Com’è la quotidianità nella parrocchia di Santiago Apóstol?

«La parrocchia è molto grande e comprende una sessantina di comunità, tra cui una trentina tlapaneche e cinque/sei mixteche. Abbiamo piccole cappelle in montagna e chiesette in città in cui celebrare la Messa. Ogni giorno la routine è piuttosto frenetica: mi capita di avere in programma anche sei Messe dalla mattina alla sera. La domenica, in parrocchia, arriviamo a celebrarne anche otto o dieci. Nel corso delle mie giornate visito gli infermi, confesso i fedeli, giro per benedire le case e svolgo tante attività.
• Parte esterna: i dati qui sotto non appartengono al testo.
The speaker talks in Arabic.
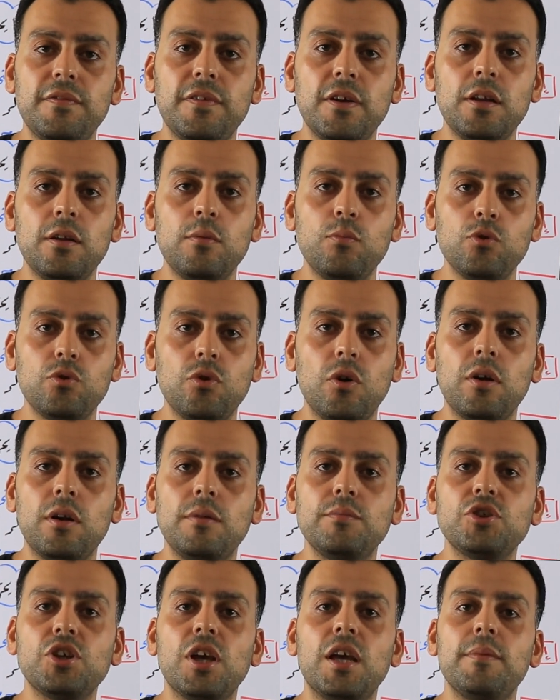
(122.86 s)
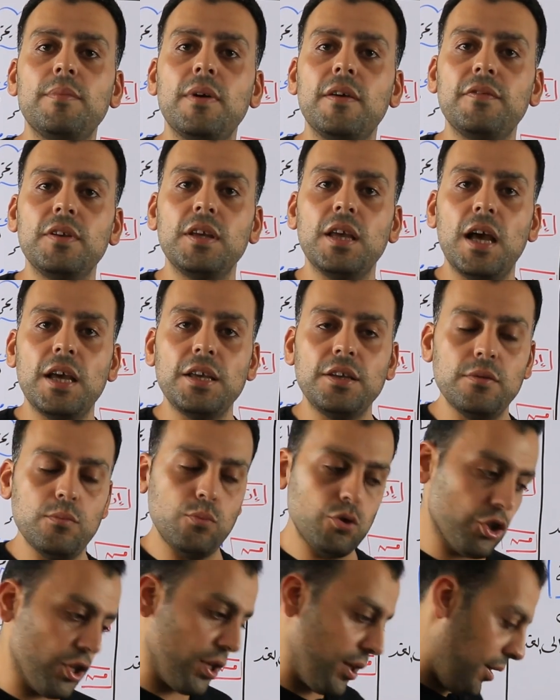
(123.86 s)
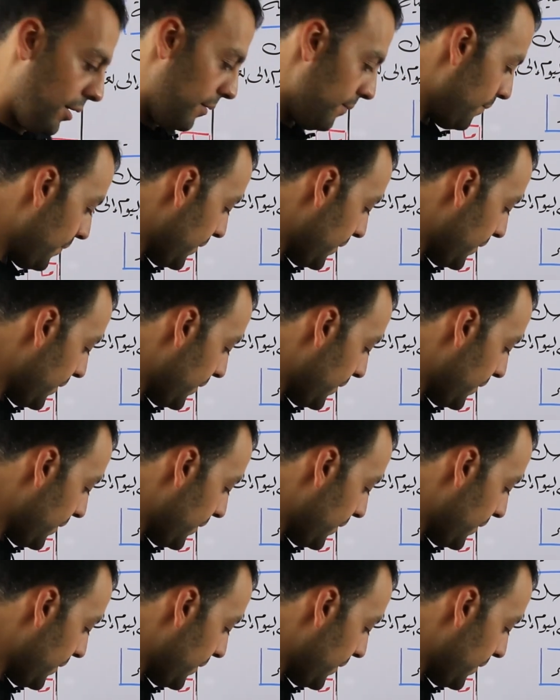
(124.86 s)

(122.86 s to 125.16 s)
الفعل المضارع مش هيبقى فيه اي مشكله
Il compito di noi missionari del Pime è prestare attenzione sia alla gente di città sia a quella di montagna, con i ritmi e le condizioni di vita che le contraddistinguono. Tante volte, chi vive sui monti, in condizioni economiche più svantaggiate, quando scende a valle si ferma a dormire nell’atrio della chiesa, poiché non riesce a tornare a casa lo stesso giorno».

Lei è stato in missione in quattro continenti: Europa, Asia, Africa e America.

«Sono sacerdote da più di vent’anni. Quando sono stato ordinato, il superiore mi ha inviato a fare animazione missionaria nel Sud Italia, a Napoli e Gaeta. Per quasi quattro anni ho lavorato con i giovani insieme a padre Luca Bolelli. Poi sono stato mandato nell’isola di Mindanao, nel Sud delle Filippine, dove si vivono le tensioni legate agli scontri tra governo e gruppi separatisti musulmani. Dopo sei anni mi è stato chiesto di andare in Africa, in Guinea-Bissau, e dopo un altro paio di anni sono tornato nella mia terra, il Brasile. Ora, come si dice, da queste parti, aquí estamos, “siamo qui” in Messico».

È stato difficile adattarsi a tutte le realtà?

«Ho vissuto esperienze che non si possono paragonare. Qui nel Guerrero, all’inizio, parlavo un misto tra portoghese, italiano e spagnolo e quasi non sapevo più che cosa stavo dicendo! Poi, con il passare del tempo, ho imparato bene la lingua e in generale non ho avuto difficoltà a integrarmi. Quando sono stato in Asia, invece, è stato un po’ più difficile, anche se devo dire che nelle Filippine e in Messico hanno un modo simile di intendere la religiosità popolare, per via della dominazione spagnola: a Mindanao si parla il chabacano, una lingua creola in cui lo spagnolo si mescola alle lingue indigene. Si può dire che mixare le culture sia la costante della mia vita».